An fünf Orten im Kanton Solothurn werden thematisch-entsprechende Baudenkmäler präsentiert. Da ist einerseits das Schweizerische Zündholzmuseum, das in den ehemaligen Räumen der Bally-Prior-Sammlung seit 2004 untergebracht ist.

Neben den originellen und teils skurrilen Sammlungsobjekten ist das 1909 erbaute Haus architekturgeschichtlich äusserst interessant.

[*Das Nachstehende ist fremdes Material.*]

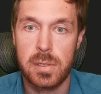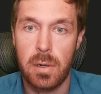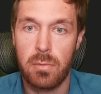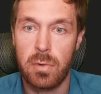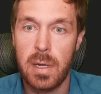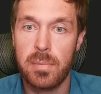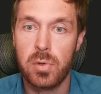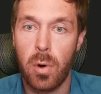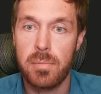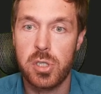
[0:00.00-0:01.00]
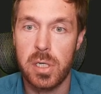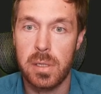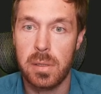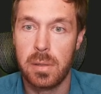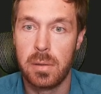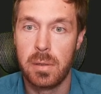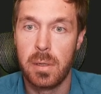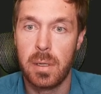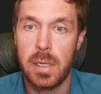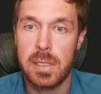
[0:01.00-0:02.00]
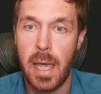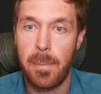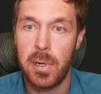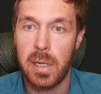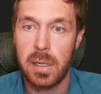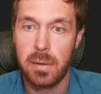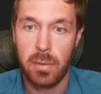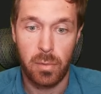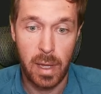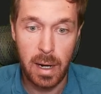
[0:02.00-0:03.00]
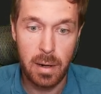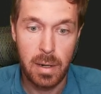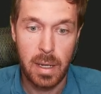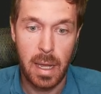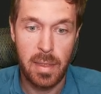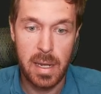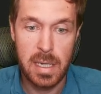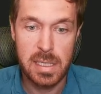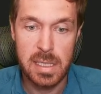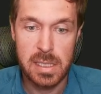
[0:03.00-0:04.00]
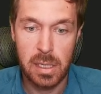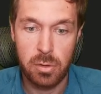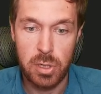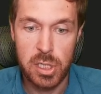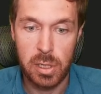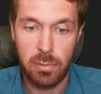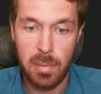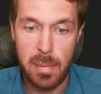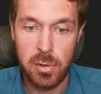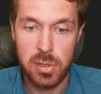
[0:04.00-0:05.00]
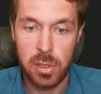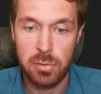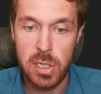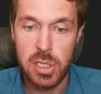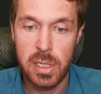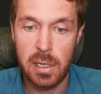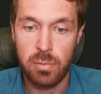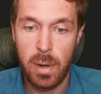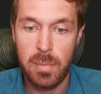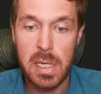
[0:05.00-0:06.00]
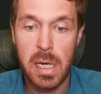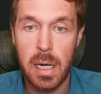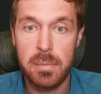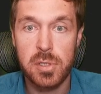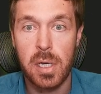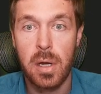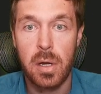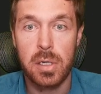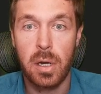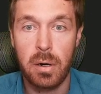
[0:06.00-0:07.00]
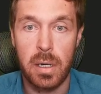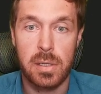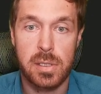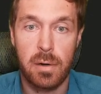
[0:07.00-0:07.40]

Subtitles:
So reabsorption is happening there, and then this is secretion. Remember, secretion is what becomes urine.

Dank eines sorgfältigen Umbaus und der Restaurierung von 2011 zeigt sich das Interieur wieder in einer zeitgemässen Raumgestaltung. (Führungen: Samstag, 10.30 und 13.30 Uhr. Treffpunkt beim Museum, Oltnerstrasse 80).

Von Dampf, Stahl und Wohnen

Ebenfalls in Schönenwerd sind die erste Stromturbine und eine Dampfmaschine von 1861 zu sehen. Die Dampfmaschine wurde von der Firma Bally 1862 in Betrieb genommen, doch schon sieben Jahre später produzierte man den Strom mit der ersten, in einem Kanal im späteren Bally-Park betriebenen Escher-Wyss-Turbine. (Führungen: Samstag, 11 und 14 Uhr; Sonntag, 14 Uhr. Treffpunkt beim Kosthaus am Eingang des Ballyparks).

Um Energiegewinnung und frühe Solothurner Industrie geht es auch in Gerlafingen, wo man die historischen Gebäude des Von-Roll-Stahlwerks besichtigen kann. Bei einer Führung sind die alten Backstein-Gebäude aus den dreissiger Jahren und die bis heute spektakuläre Stahlproduktion zu sehen.

Achtung: Der Besuch ist für Kinder erst ab 10 Jahren möglich und Personen mit einem Herzschrittmacher können nicht alle Bereiche besichtigen. (Führung: Samstag, 10.15 Uhr. Treffpunkt bei der Pförtnerloge gegenüber Bahnhof Gerlafingen.)

In Subingen ist erstmals das Vigier-Schlösschen zu besichtigen . Dieser als Solothurner Türmlihaus konzipierte Bau wurde um 1661 gebaut und 1723 in einen repräsentativen Landsitz mit grossem Gartensaal umgebaut. 1885 folgte ein historistischer Umbau. Derzeit wird das Schlösschen, das an eine private Käuferschaft überging, zum repräsentativen Wohnhaus umgebaut.

Dabei wird sichtbar, wie die Zusammenarbeit zwischen der Bauherrschaft und der Denkmalpflege spielt und welche Probleme sich beim Umbau eines historischen Gebäudes in ein Wohnhaus stellen, das seinen Bewohnern den heutigen Wohnkomfort bieten soll.

«Die Besichtigung dieses Hauses steht mit der eigentlichen Denkmaltag-Thematik nicht direkt in einem Zusammenhang», erklärt Benno Mutter von der kantonalen Denkmalpflege. «Aber derzeit bietet sich die einmalige Möglichkeit, das Haus und dessen Umbau der breiteren Öffentlichkeit vorzustellen». (Führungen: Samstag 14 und 15.30 Uhr).